▶ **PROBLEM DESCRIPTION**
Exactly as written, output the lines below starting from the first and ending with the line that contains "[00:19:56.55 to 00:19:56.75]"; omit pictures.

Saved data entries
•••••

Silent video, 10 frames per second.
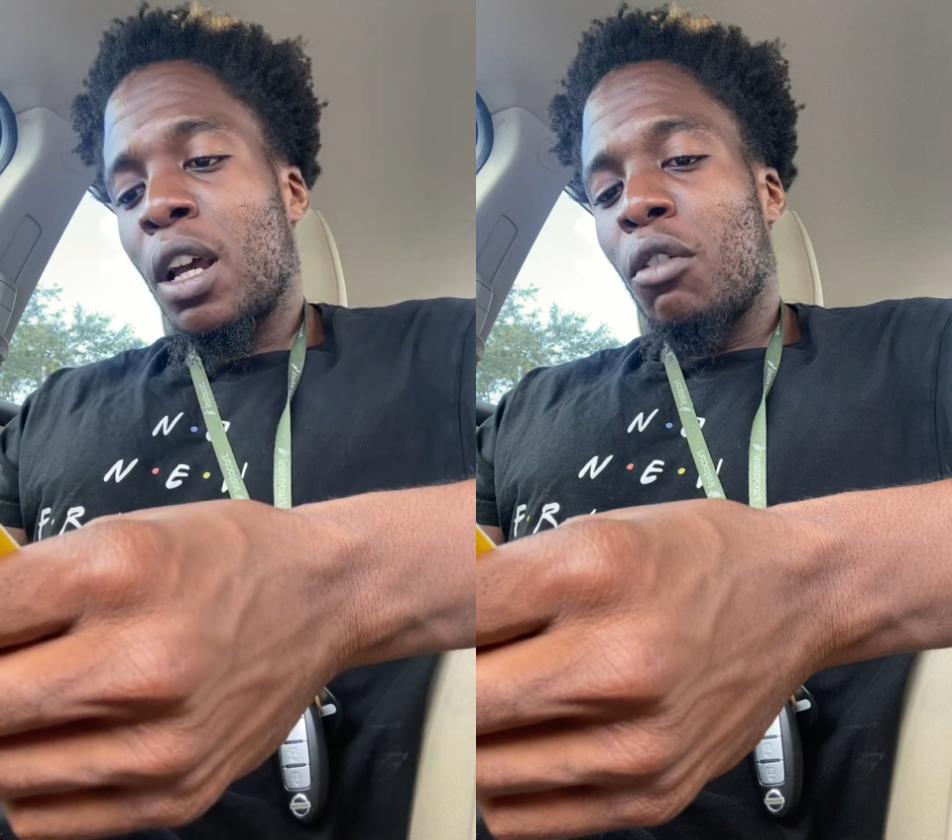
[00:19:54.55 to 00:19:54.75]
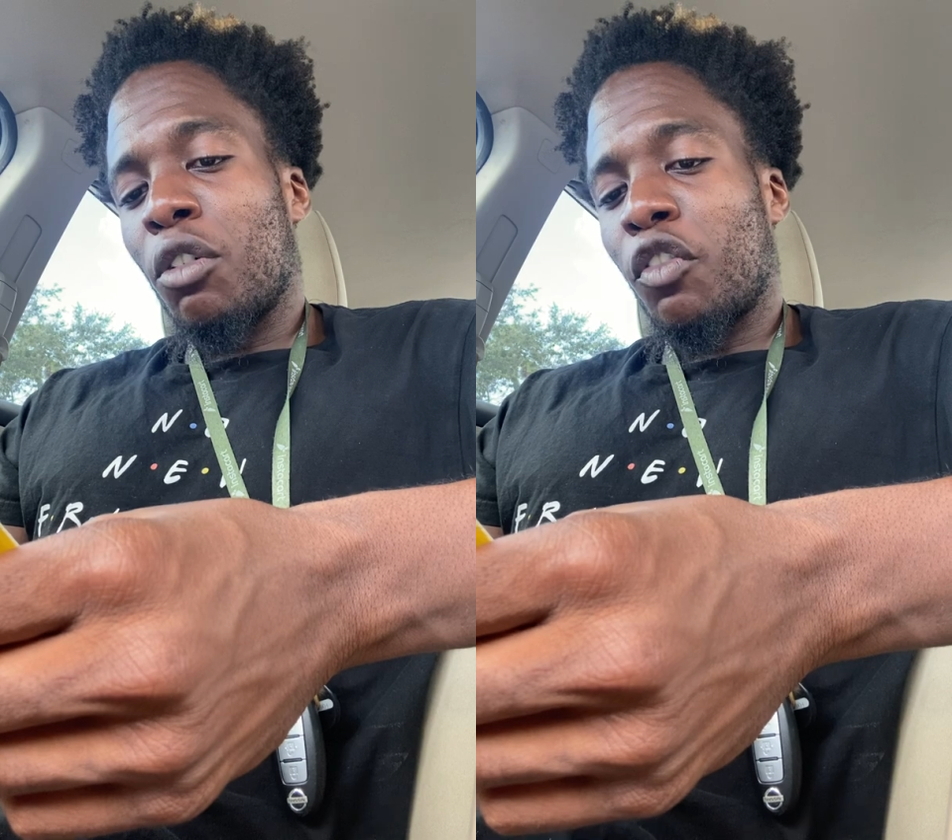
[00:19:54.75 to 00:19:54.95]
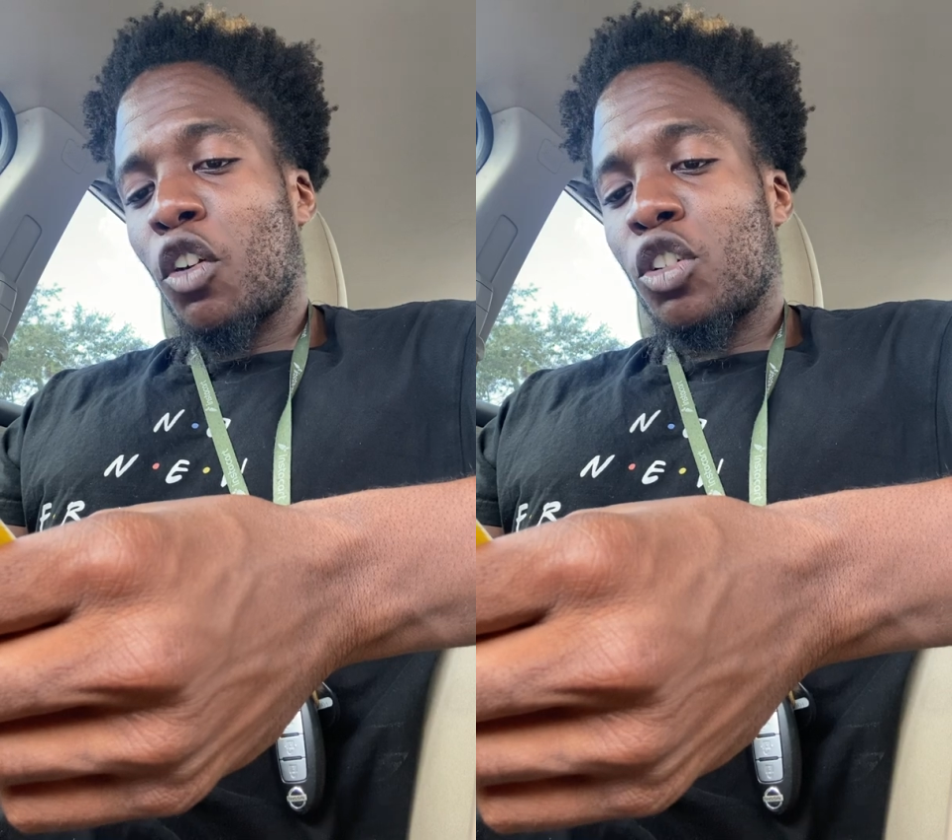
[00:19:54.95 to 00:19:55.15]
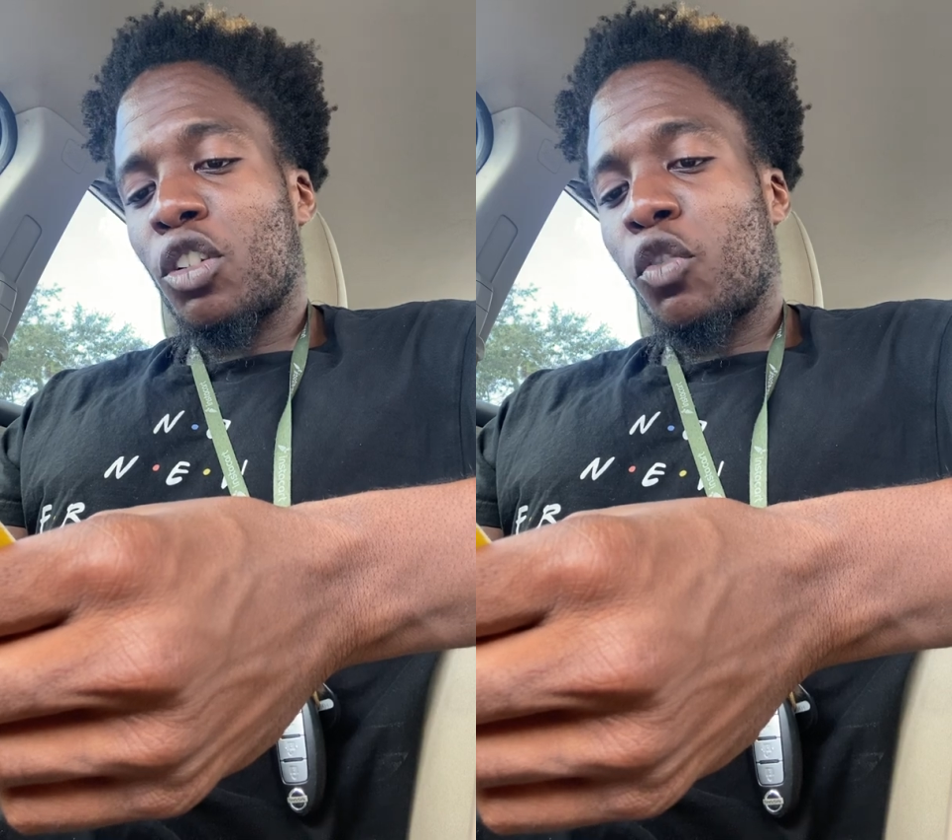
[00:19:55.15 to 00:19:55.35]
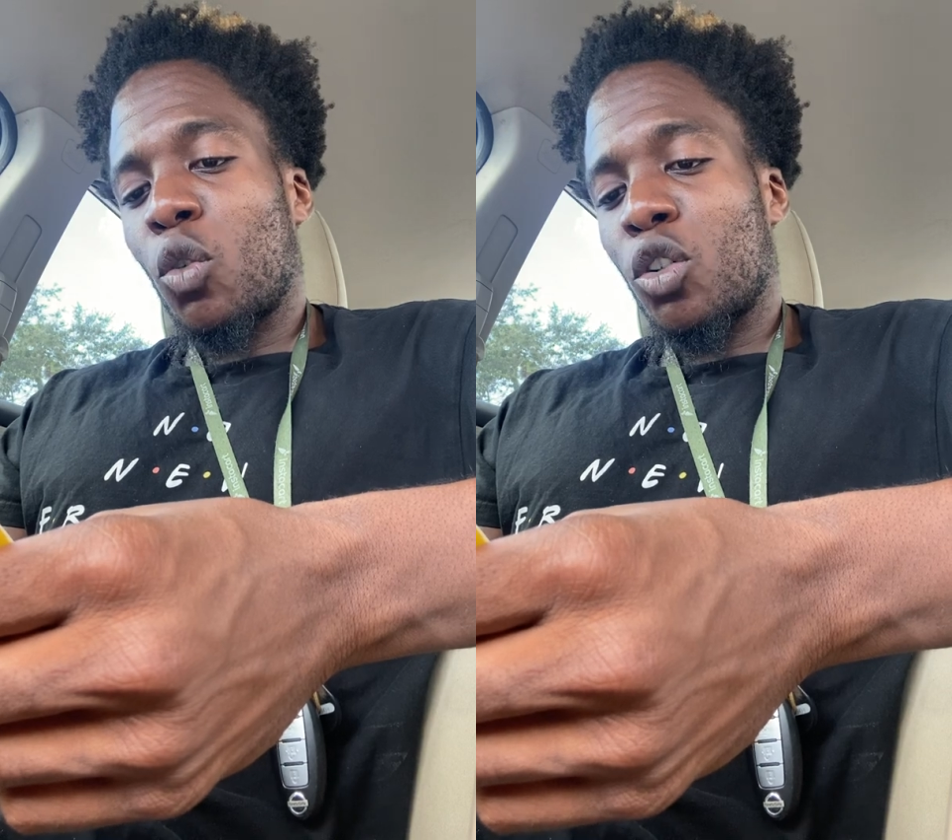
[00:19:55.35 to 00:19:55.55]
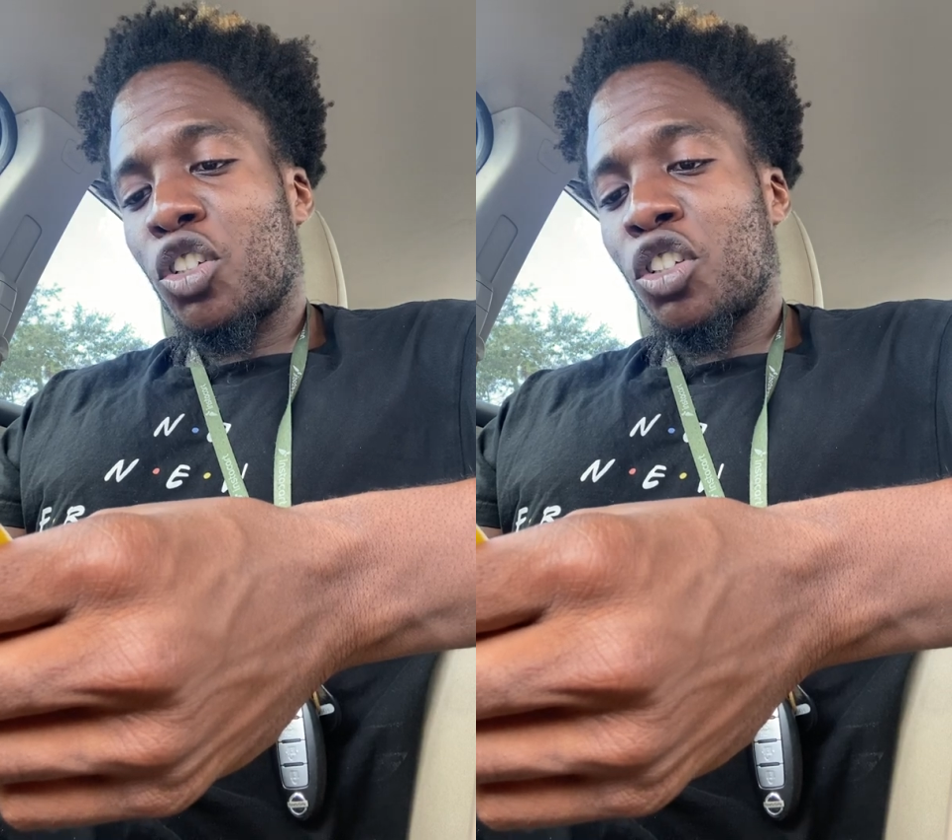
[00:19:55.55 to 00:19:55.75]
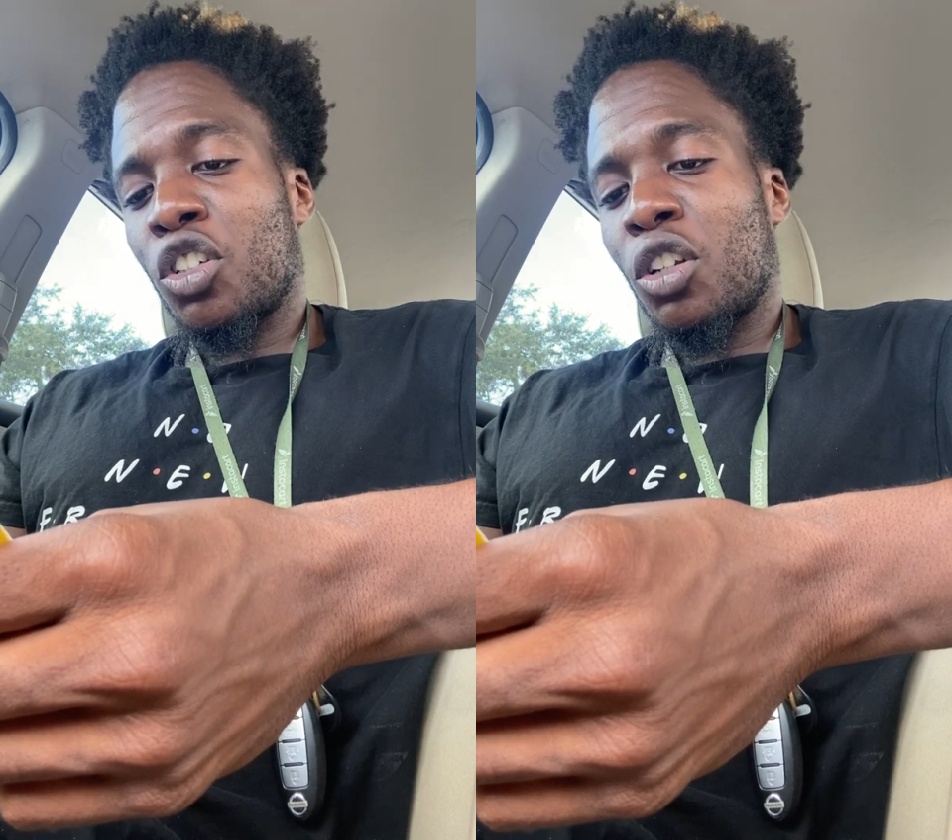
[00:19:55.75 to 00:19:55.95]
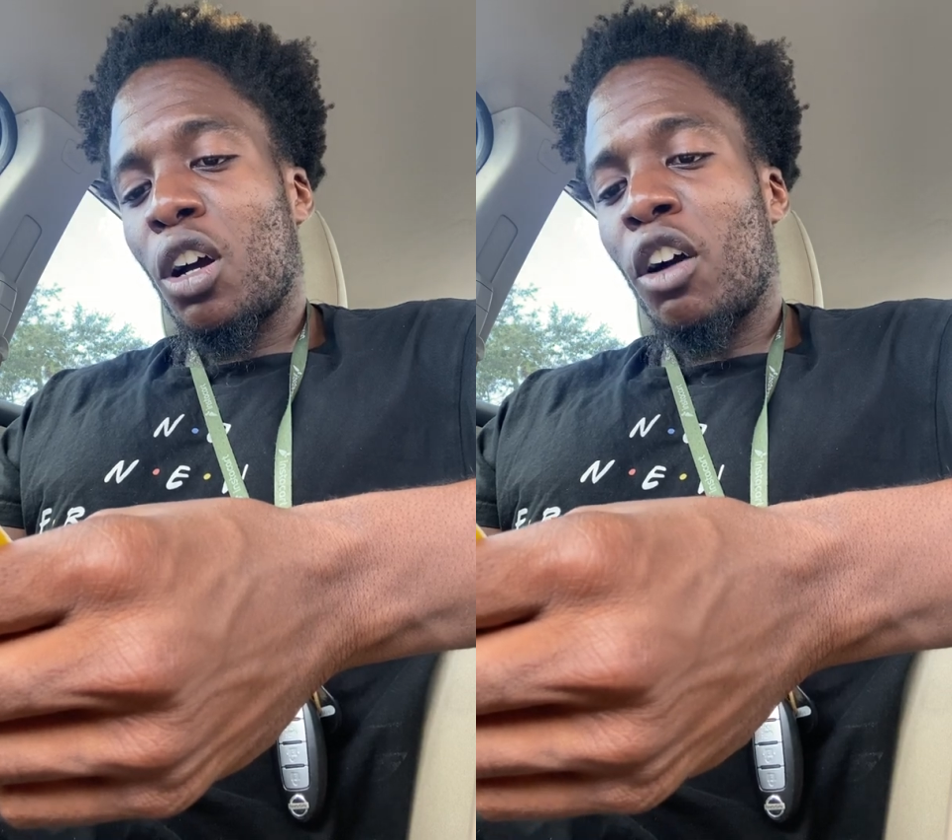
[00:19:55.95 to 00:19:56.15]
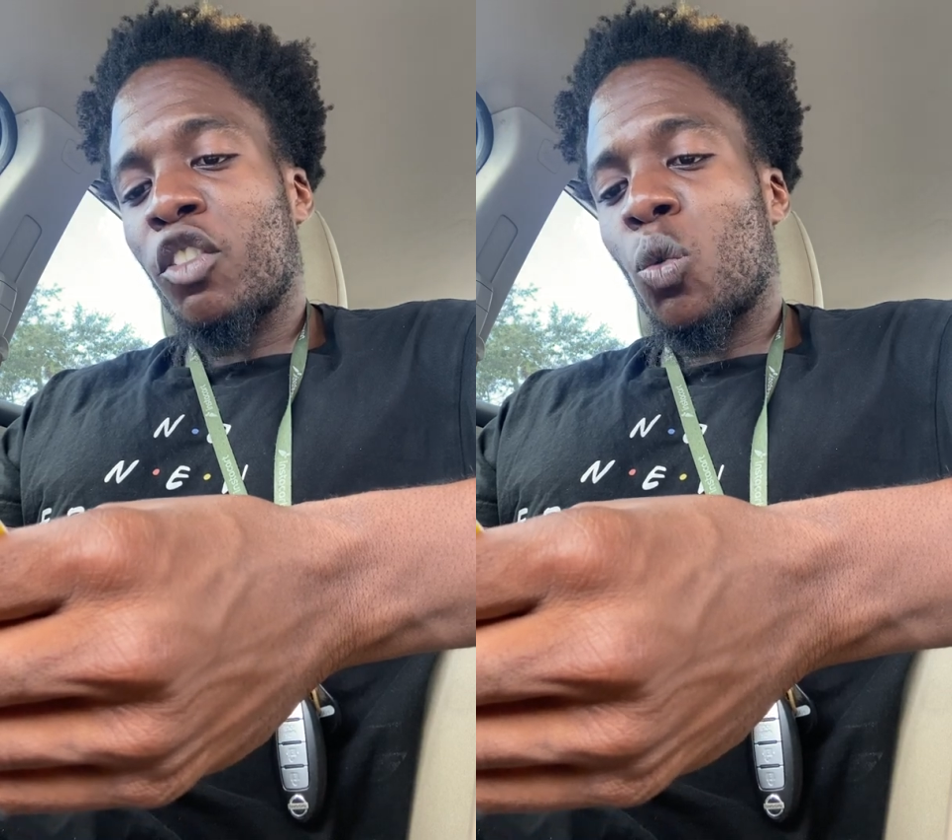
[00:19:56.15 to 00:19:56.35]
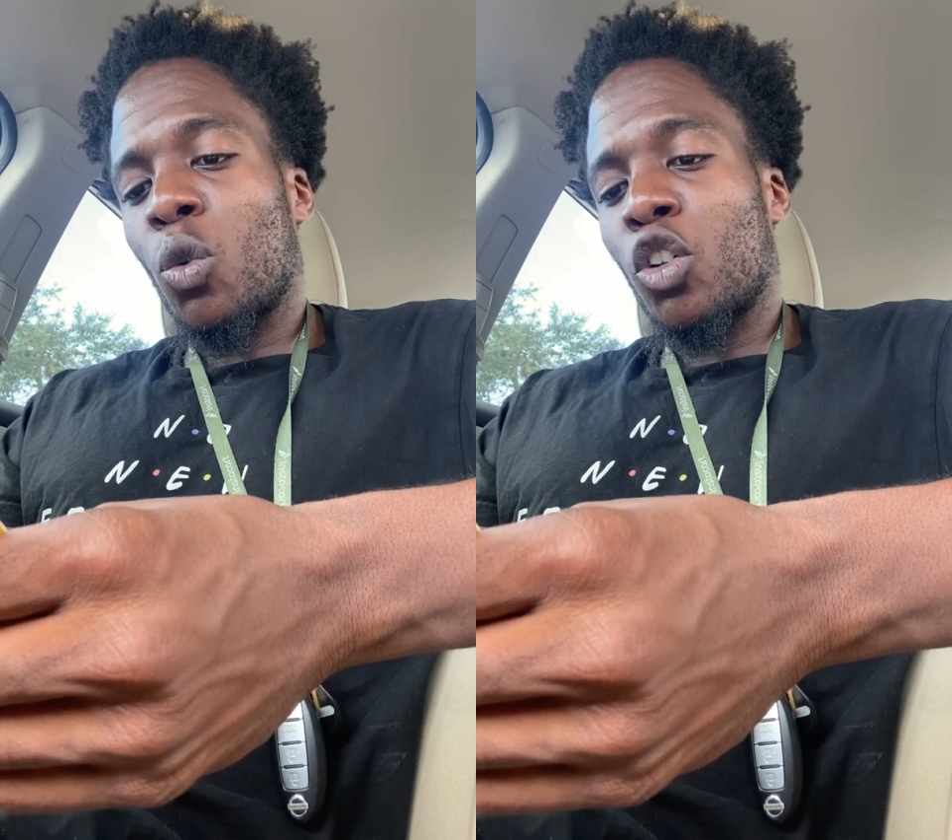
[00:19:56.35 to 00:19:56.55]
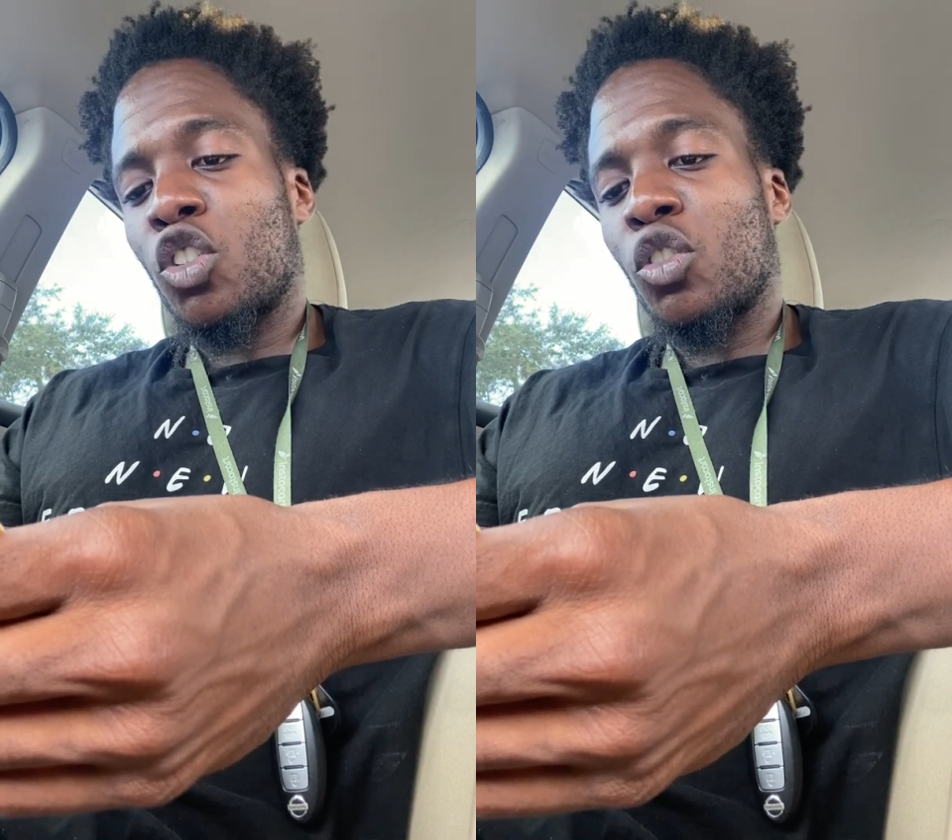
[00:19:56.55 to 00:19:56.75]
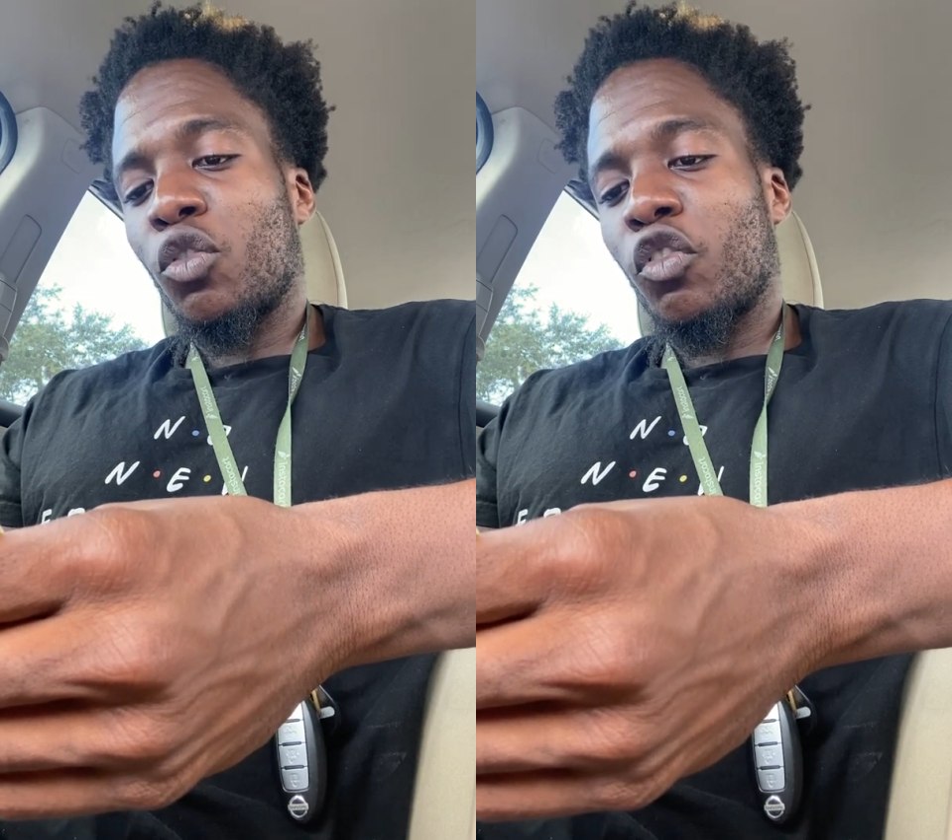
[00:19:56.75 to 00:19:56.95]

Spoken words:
reversed the fortune of the worst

•••••

▶ **COMPLETED TASK**
Silent video, 10 frames per second.
[00:19:54.55 to 00:19:54.75]
[00:19:54.75 to 00:19:54.95]
[00:19:54.95 to 00:19:55.15]
[00:19:55.15 to 00:19:55.35]
[00:19:55.35 to 00:19:55.55]
[00:19:55.55 to 00:19:55.75]
[00:19:55.75 to 00:19:55.95]
[00:19:55.95 to 00:19:56.15]
[00:19:56.15 to 00:19:56.35]
[00:19:56.35 to 00:19:56.55]
[00:19:56.55 to 00:19:56.75]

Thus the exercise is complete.